Prime Minister Mario Rajoy told EU officials that Spain would not meet its deficit target for 2012. Other countries, struggling to avoid further recession, may follow suit.
Europe’s economic crisis is moving to the less predictable national political arenas, where country leaders are struggling to balance draconian austerity with the dire need for growth. Facing populations that are losing patience with worsening economic pain and an economic picture that has failed to improve, leaders are beginning to defy demands from Brussels.
Leading the rebellion of sorts against the European Union’s mandated all-cut-and-no-growth strategy is Spain, the focus of market concerns.
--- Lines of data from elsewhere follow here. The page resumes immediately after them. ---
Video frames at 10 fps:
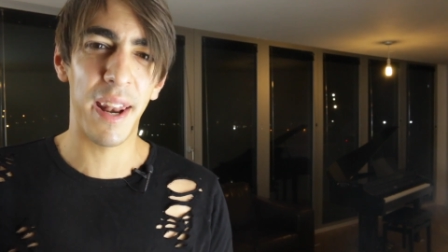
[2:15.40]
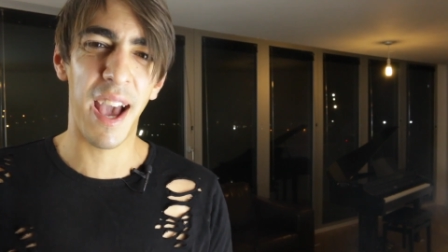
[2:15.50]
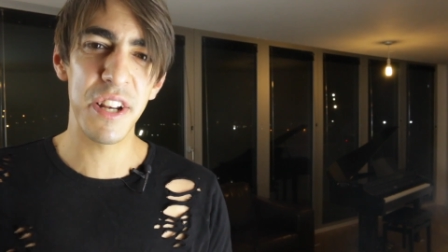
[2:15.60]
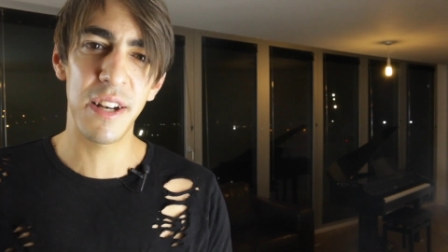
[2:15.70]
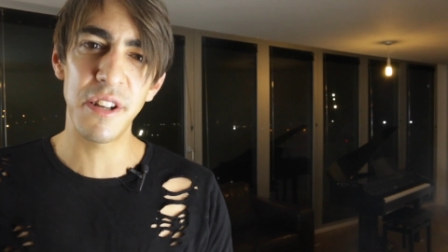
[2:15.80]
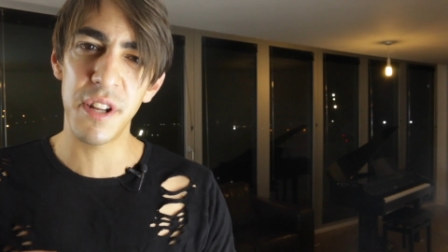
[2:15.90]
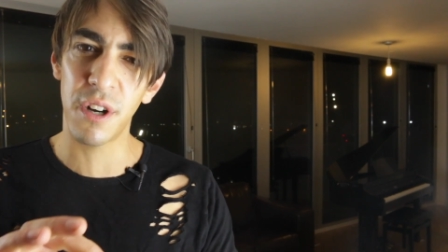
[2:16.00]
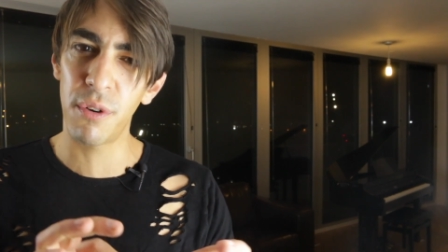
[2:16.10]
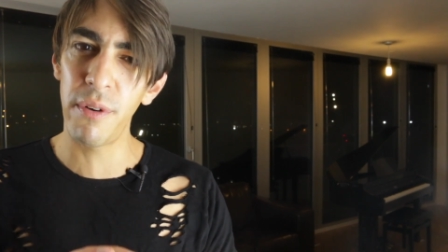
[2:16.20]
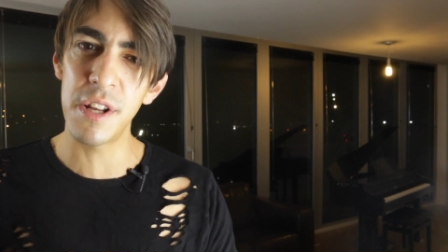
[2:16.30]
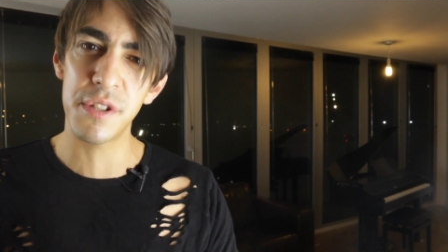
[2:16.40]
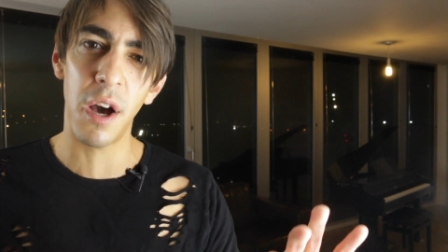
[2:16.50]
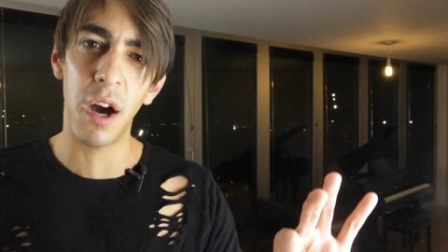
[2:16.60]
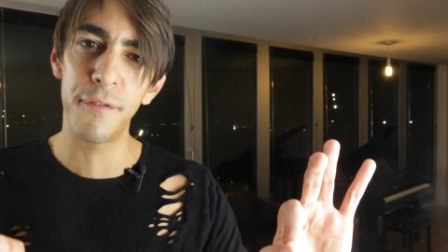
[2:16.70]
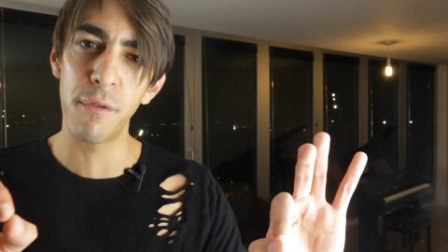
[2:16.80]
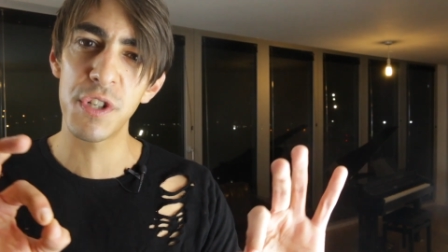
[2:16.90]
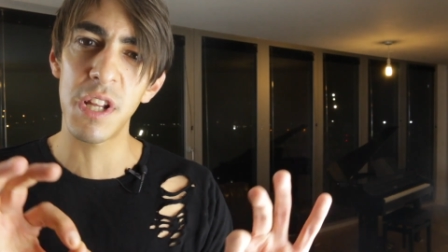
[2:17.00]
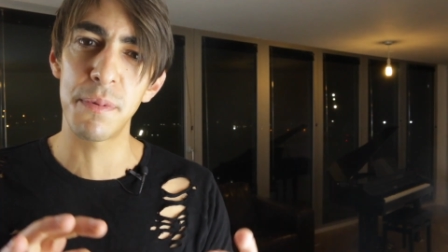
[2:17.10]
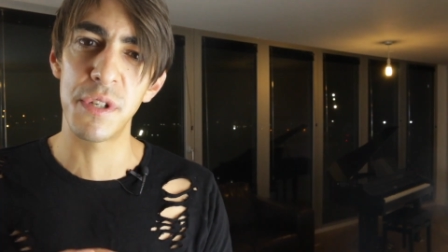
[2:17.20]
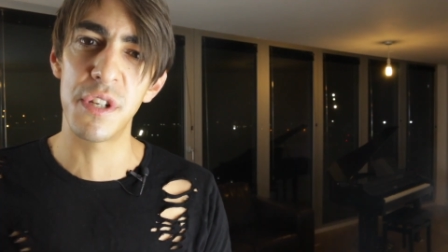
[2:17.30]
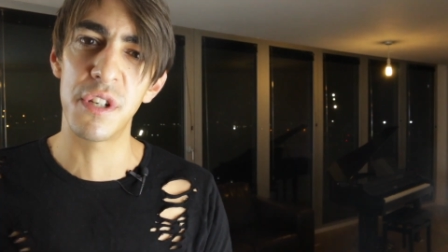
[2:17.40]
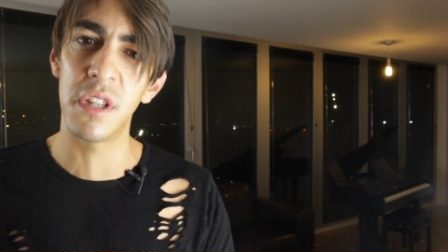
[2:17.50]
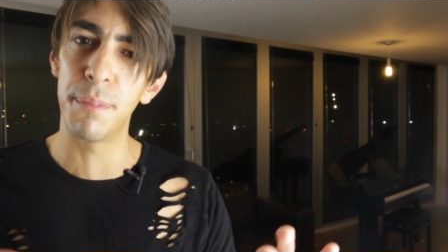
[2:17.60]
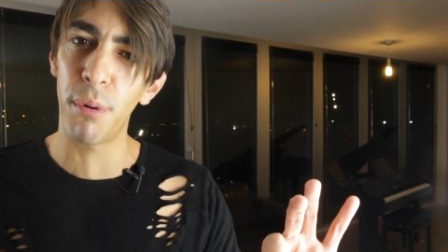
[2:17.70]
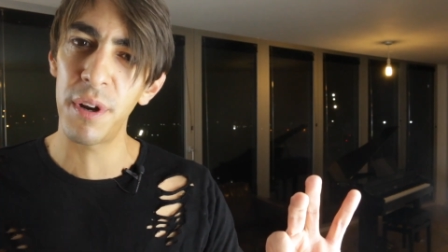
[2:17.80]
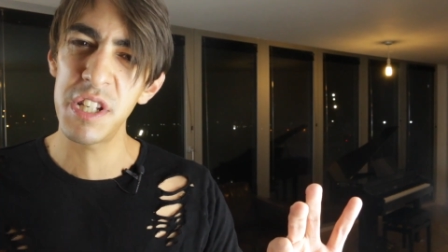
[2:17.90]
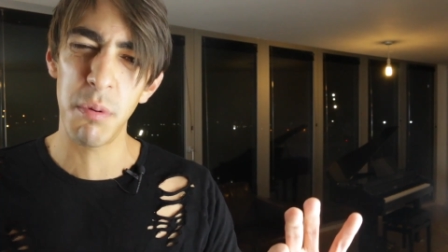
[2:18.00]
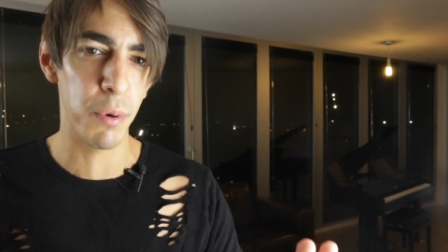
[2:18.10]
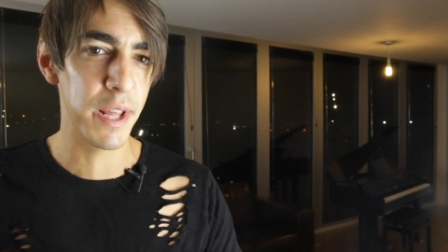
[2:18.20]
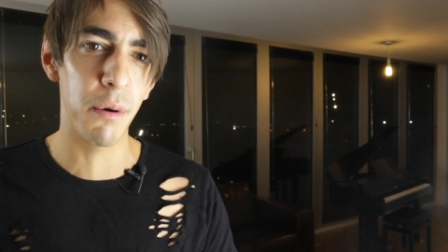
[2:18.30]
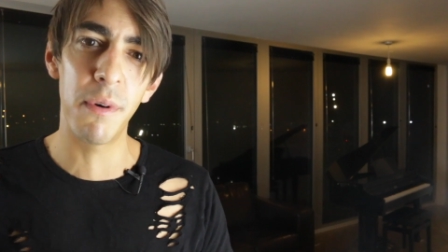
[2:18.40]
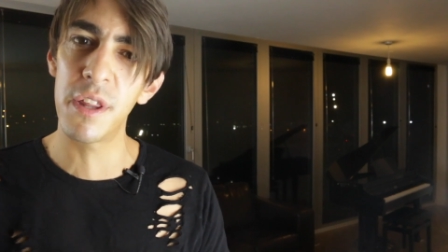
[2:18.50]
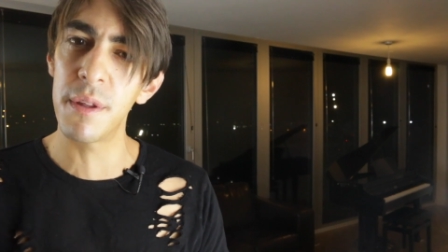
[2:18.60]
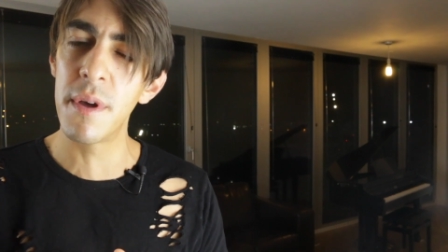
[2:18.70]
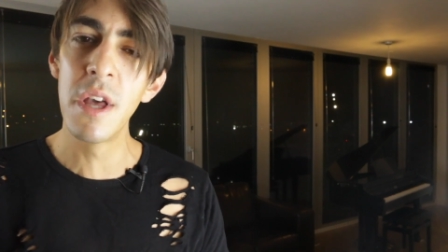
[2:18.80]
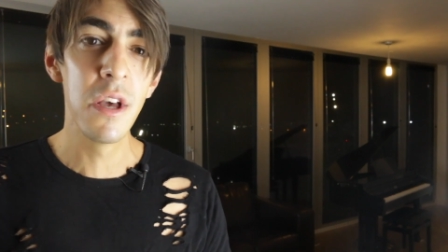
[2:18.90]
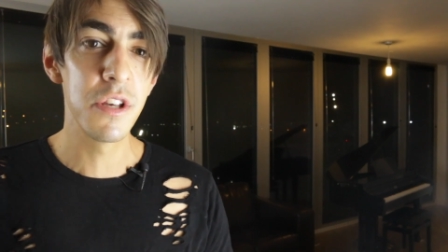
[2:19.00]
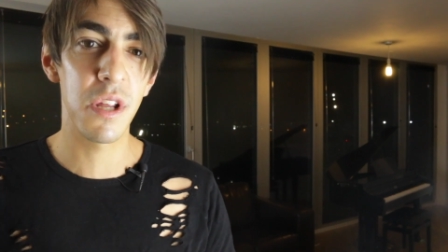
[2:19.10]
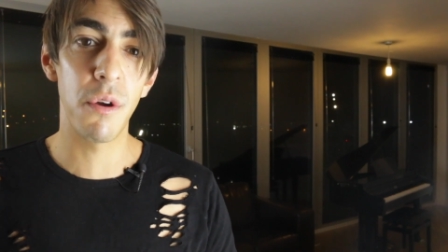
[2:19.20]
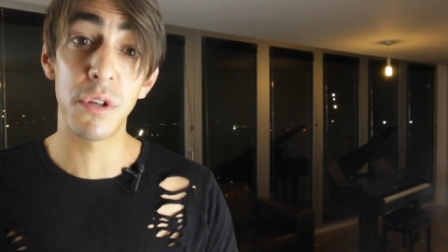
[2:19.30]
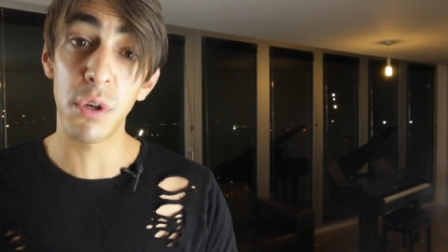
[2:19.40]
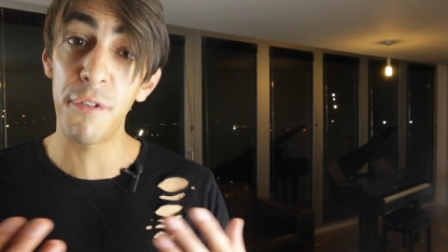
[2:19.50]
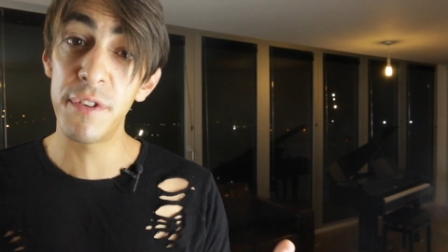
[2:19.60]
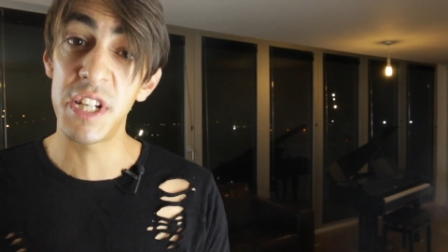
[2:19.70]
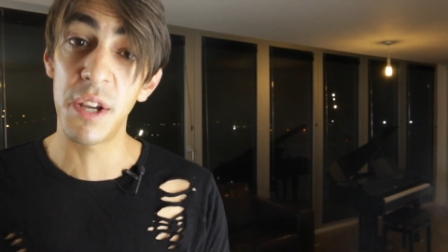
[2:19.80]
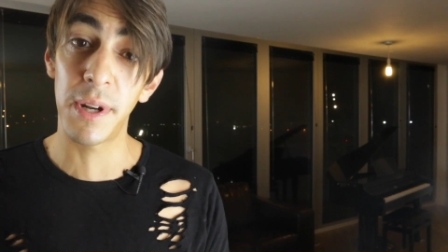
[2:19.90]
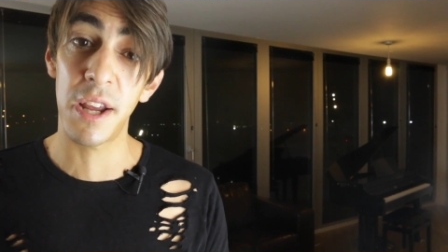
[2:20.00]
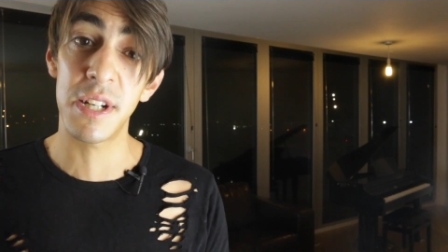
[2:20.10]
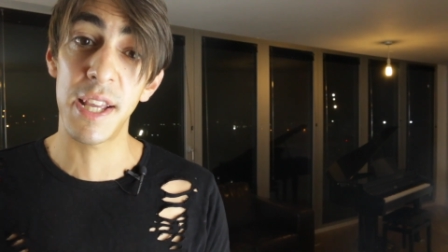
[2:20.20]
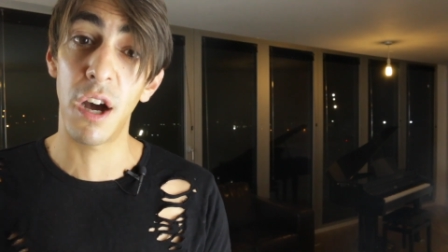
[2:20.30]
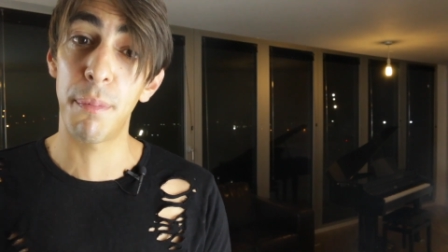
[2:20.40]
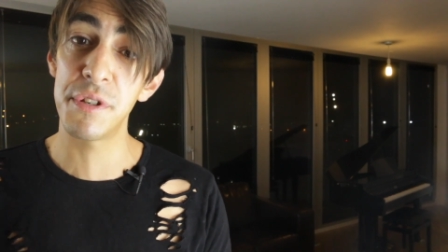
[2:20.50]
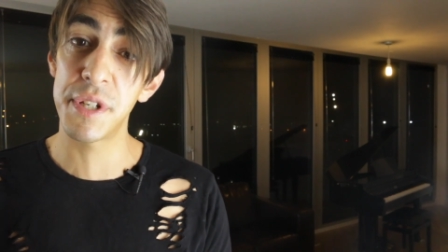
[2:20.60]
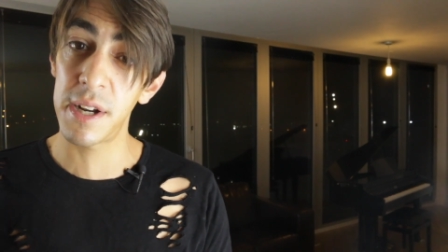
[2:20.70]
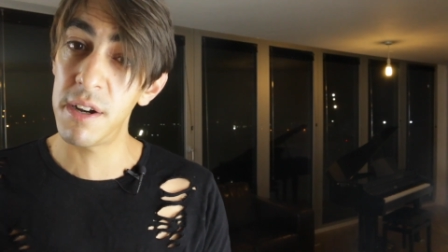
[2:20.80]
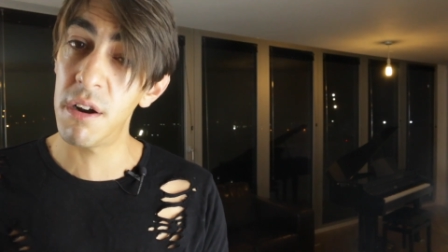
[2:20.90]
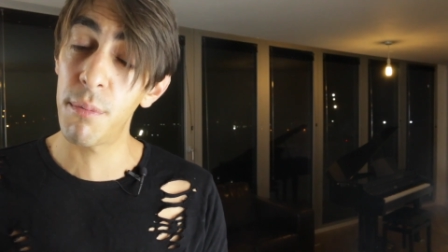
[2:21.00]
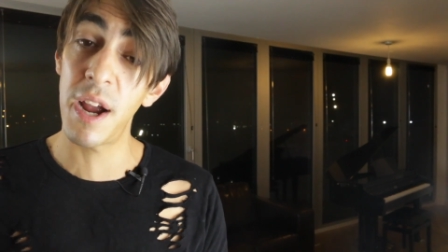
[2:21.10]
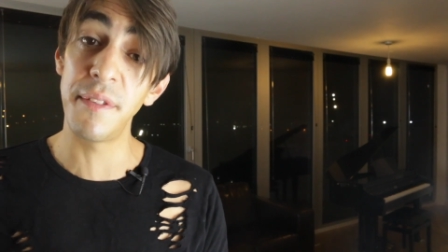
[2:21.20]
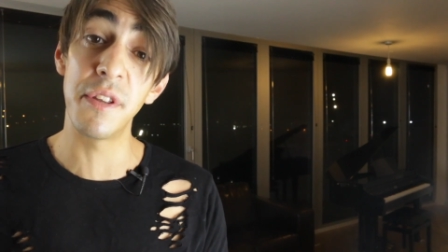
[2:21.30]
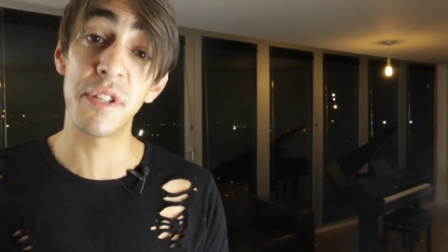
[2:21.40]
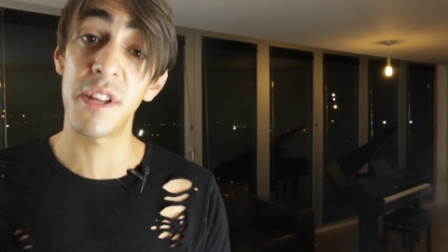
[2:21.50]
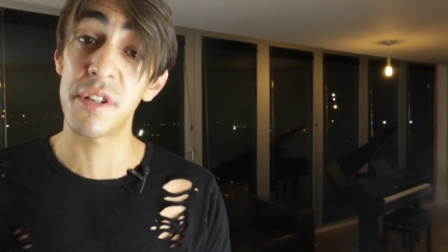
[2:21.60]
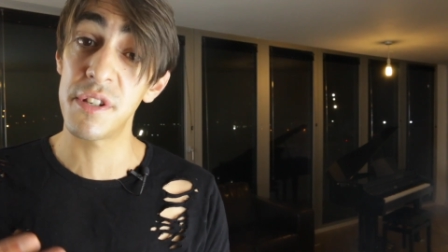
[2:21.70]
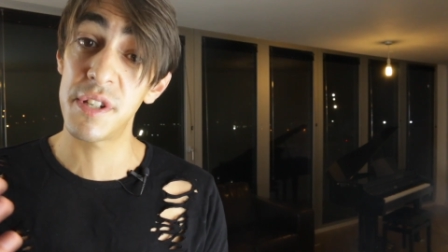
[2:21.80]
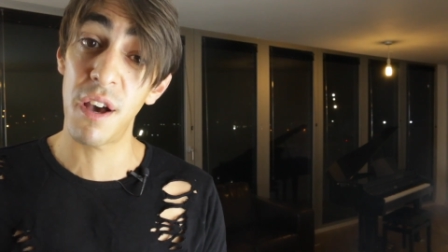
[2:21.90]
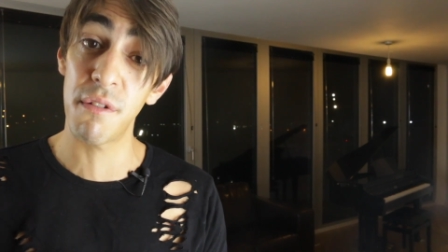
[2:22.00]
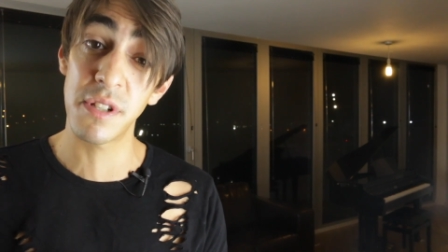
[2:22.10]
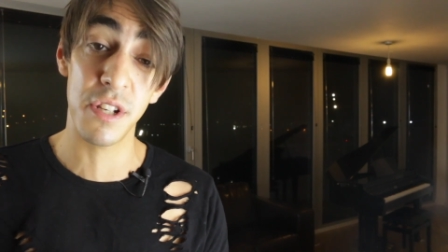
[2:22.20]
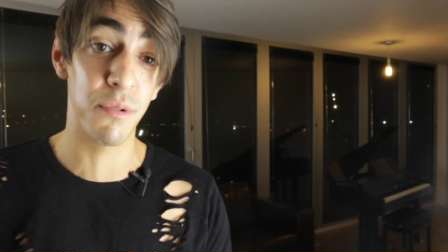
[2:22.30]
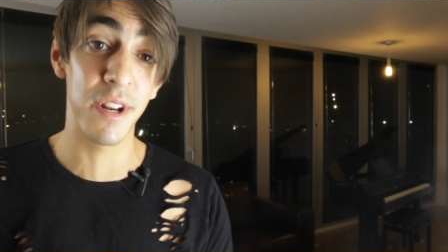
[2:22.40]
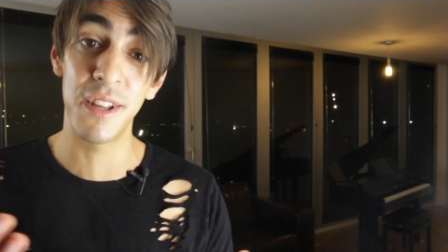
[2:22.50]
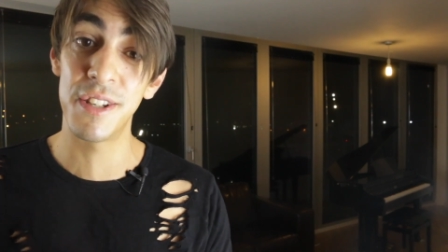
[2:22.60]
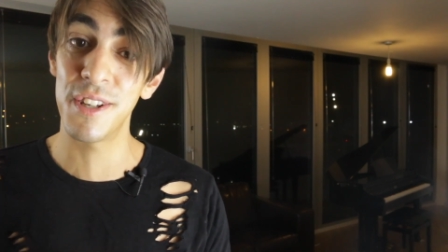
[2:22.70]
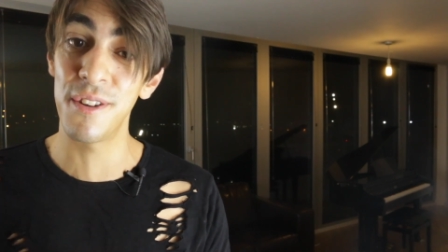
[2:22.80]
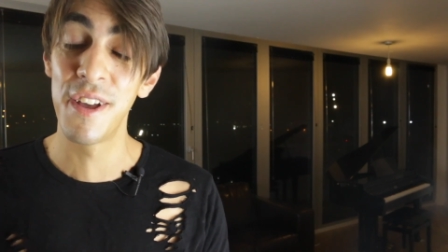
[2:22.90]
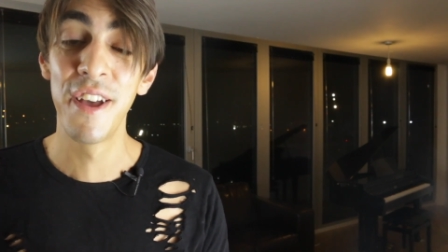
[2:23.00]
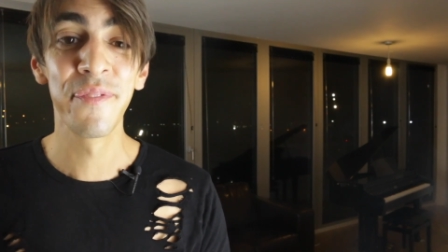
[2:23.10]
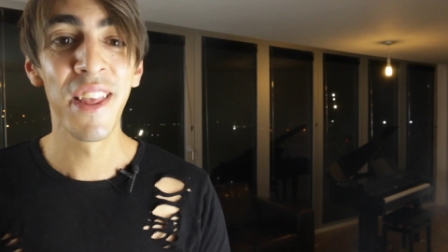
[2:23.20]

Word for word: and it actually secretes harmful substances to the body, so we want to get rid of them. So autophagy will actually help us to clear away these senescent cells, so that's really good too.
Spain’s economy is too big to bailout and the country has been among the most supportive of austerity measures.
“Now more than ever it’s imperative that we distance ourselves from delusional proposals, that we deal with realistic figures, and that we implement policies accordingly,” said conservative Prime Minister Mariano Rajoy yesterday in an address to European delegates of the People Party, which governs in most of Europe. “Only this way can we strengthen confidence [in policies] among citizens, our partners, and the markets.”
Mr. Rajoy was explaining why he defied the EU and abandoned Spain's commitment to cut its 2012 deficit equal to 4.4 percent of gross domestic product, recasting it at 5.8 percent. He left the 2013 binding target of 3 percent unchanged.